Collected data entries

* * *

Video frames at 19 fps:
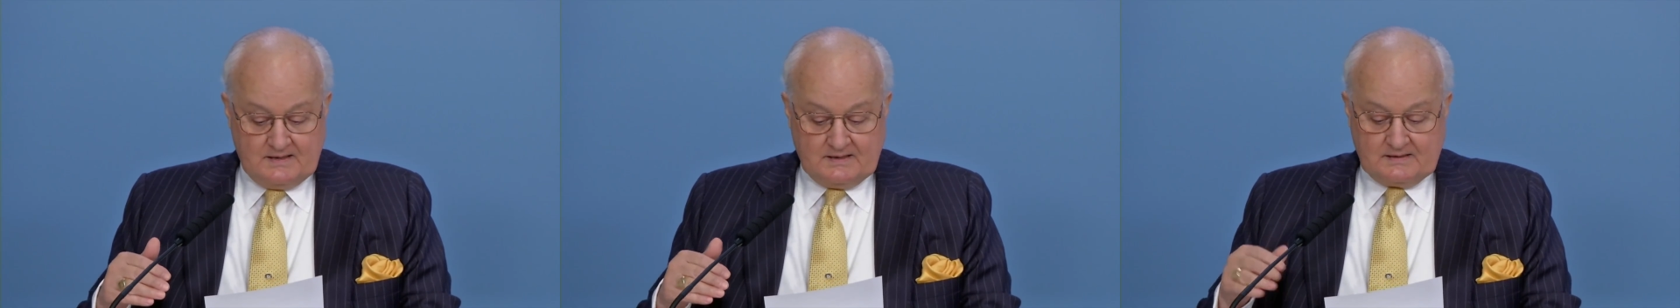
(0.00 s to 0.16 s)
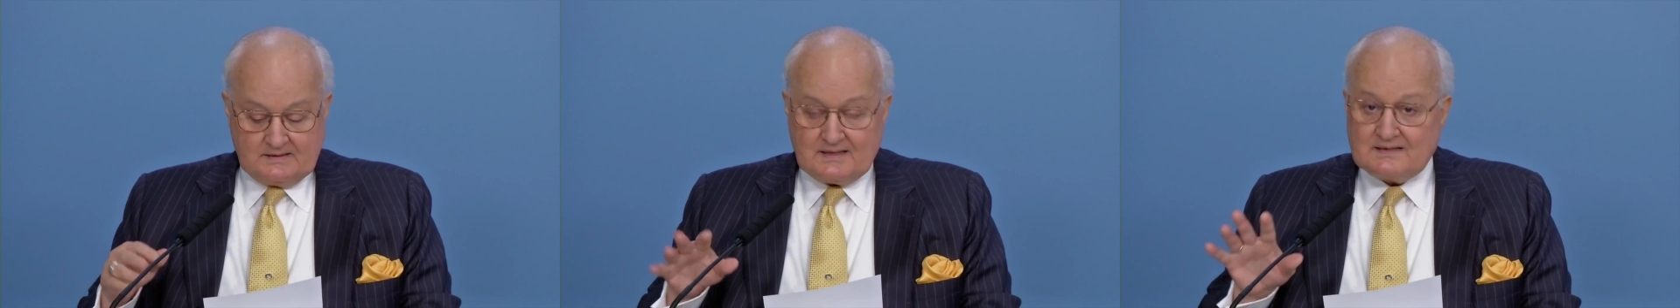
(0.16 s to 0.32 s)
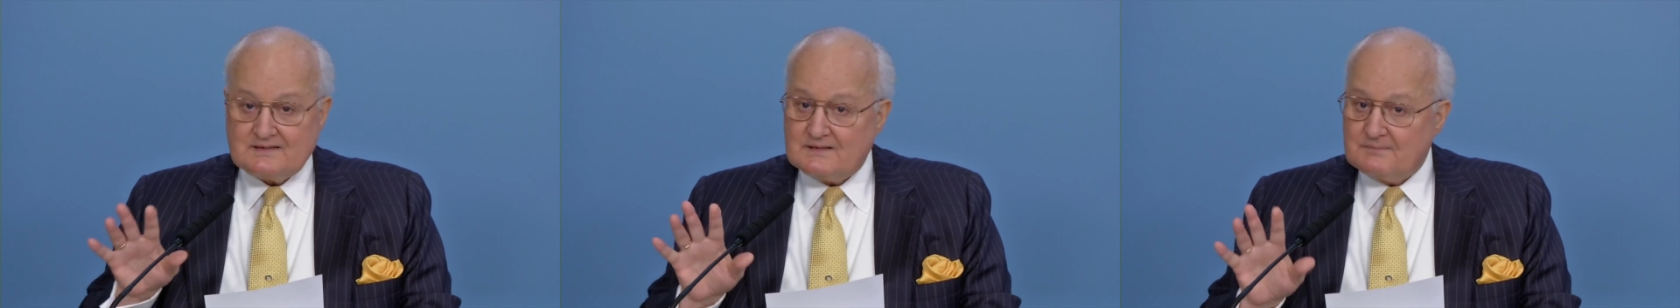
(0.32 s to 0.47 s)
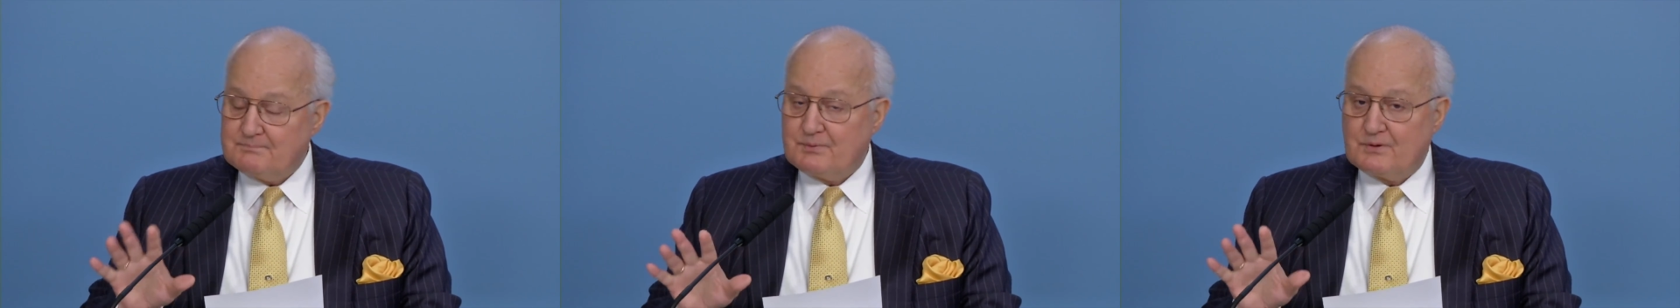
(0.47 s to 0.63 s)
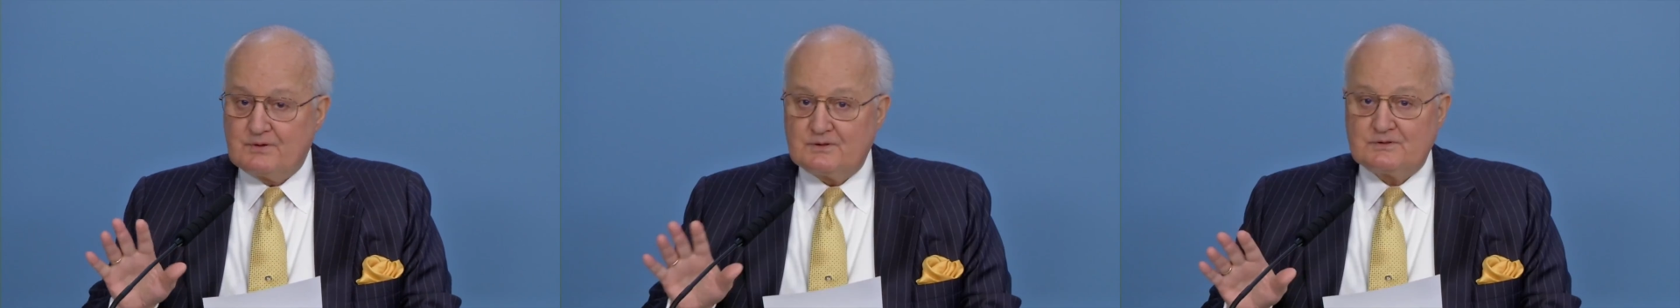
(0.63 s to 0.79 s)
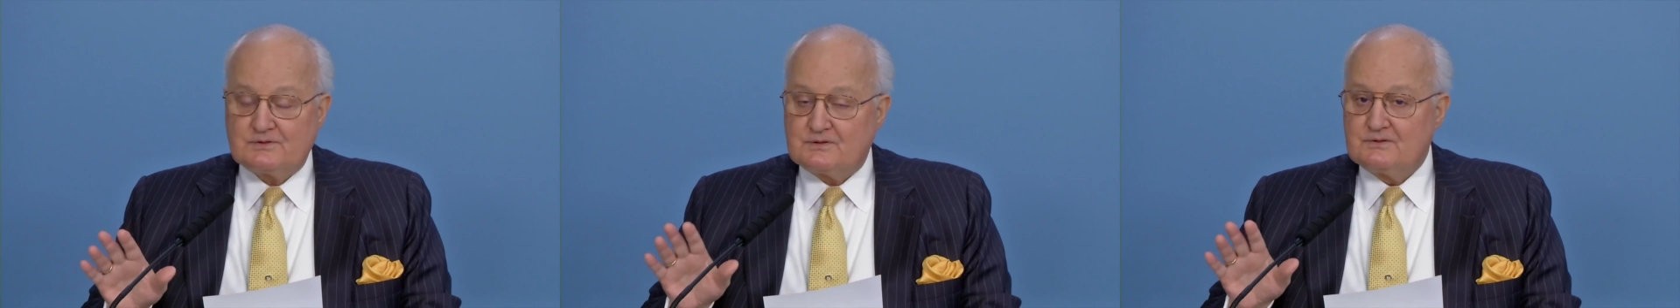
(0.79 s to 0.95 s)
that's a
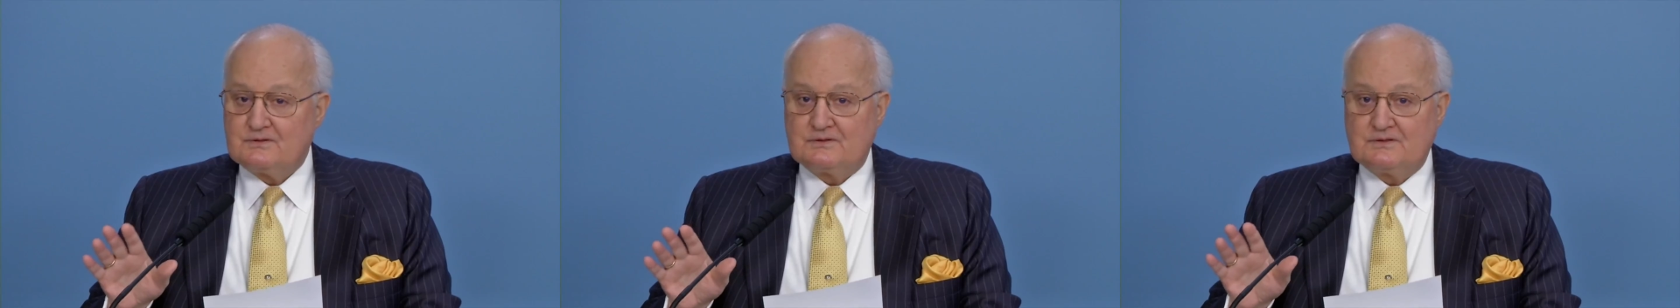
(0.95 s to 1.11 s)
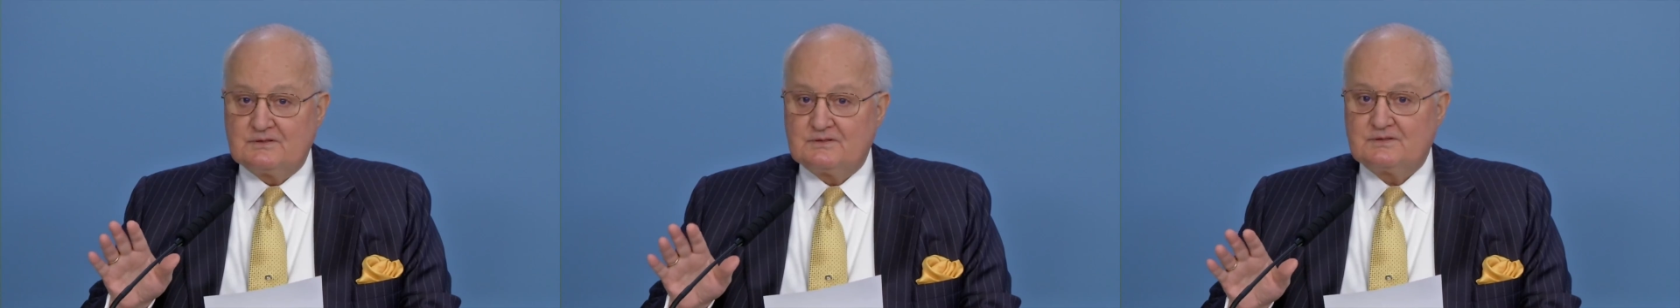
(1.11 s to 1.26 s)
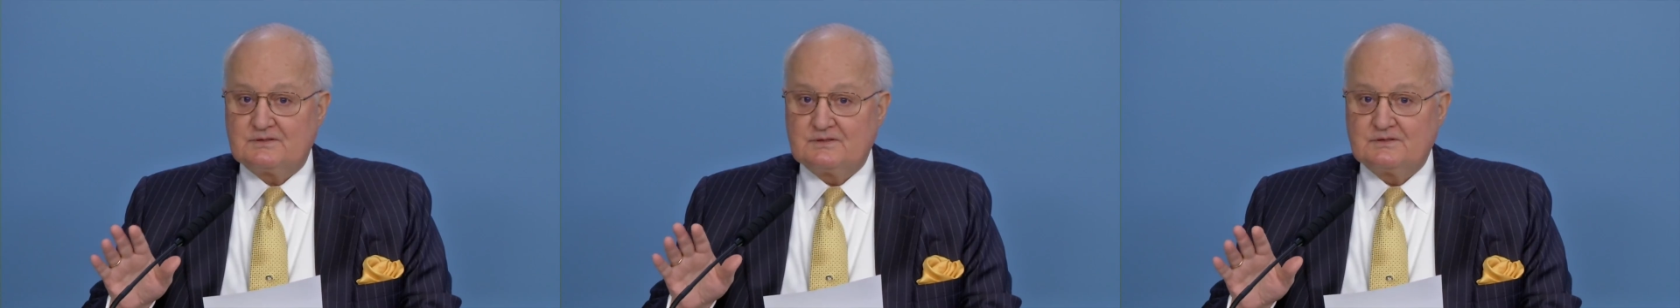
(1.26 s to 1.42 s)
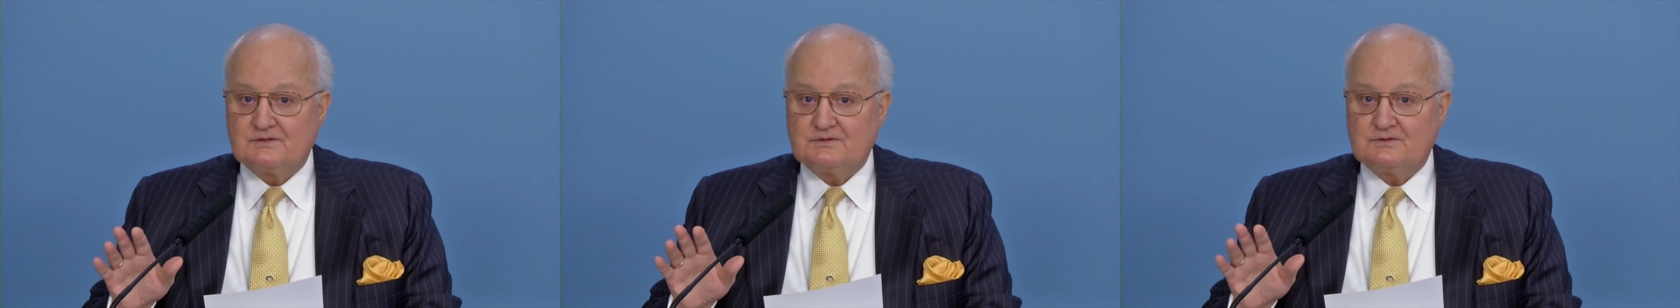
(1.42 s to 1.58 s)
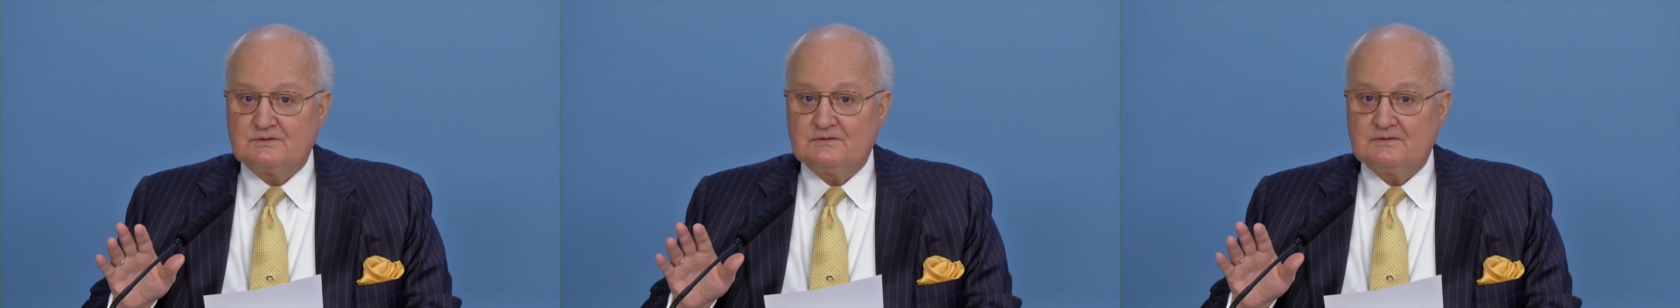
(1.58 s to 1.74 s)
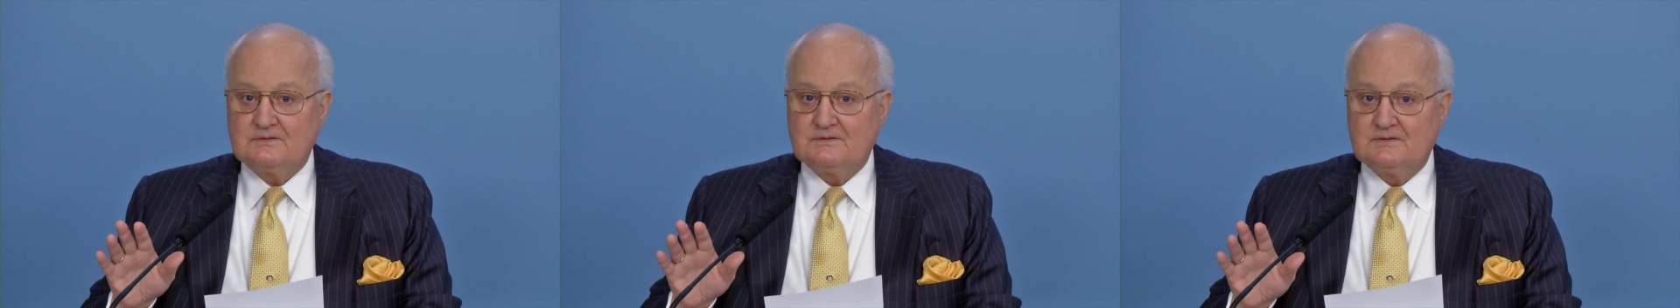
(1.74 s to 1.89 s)
personal
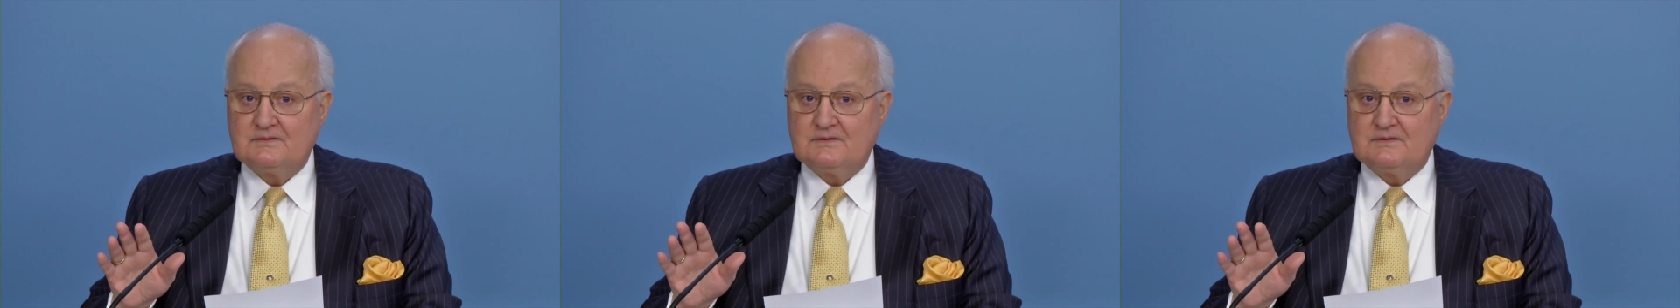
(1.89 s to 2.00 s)
decision.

* * *

What to produce: Beginning with the line that contains "(0.63 s to 0.79 s)", reproduce every line through the end of the records above exactly, leaving pictures out.

Answer space:
(0.63 s to 0.79 s)
(0.79 s to 0.95 s)
that's a
(0.95 s to 1.11 s)
(1.11 s to 1.26 s)
(1.26 s to 1.42 s)
(1.42 s to 1.58 s)
(1.58 s to 1.74 s)
(1.74 s to 1.89 s)
personal
(1.89 s to 2.00 s)
decision.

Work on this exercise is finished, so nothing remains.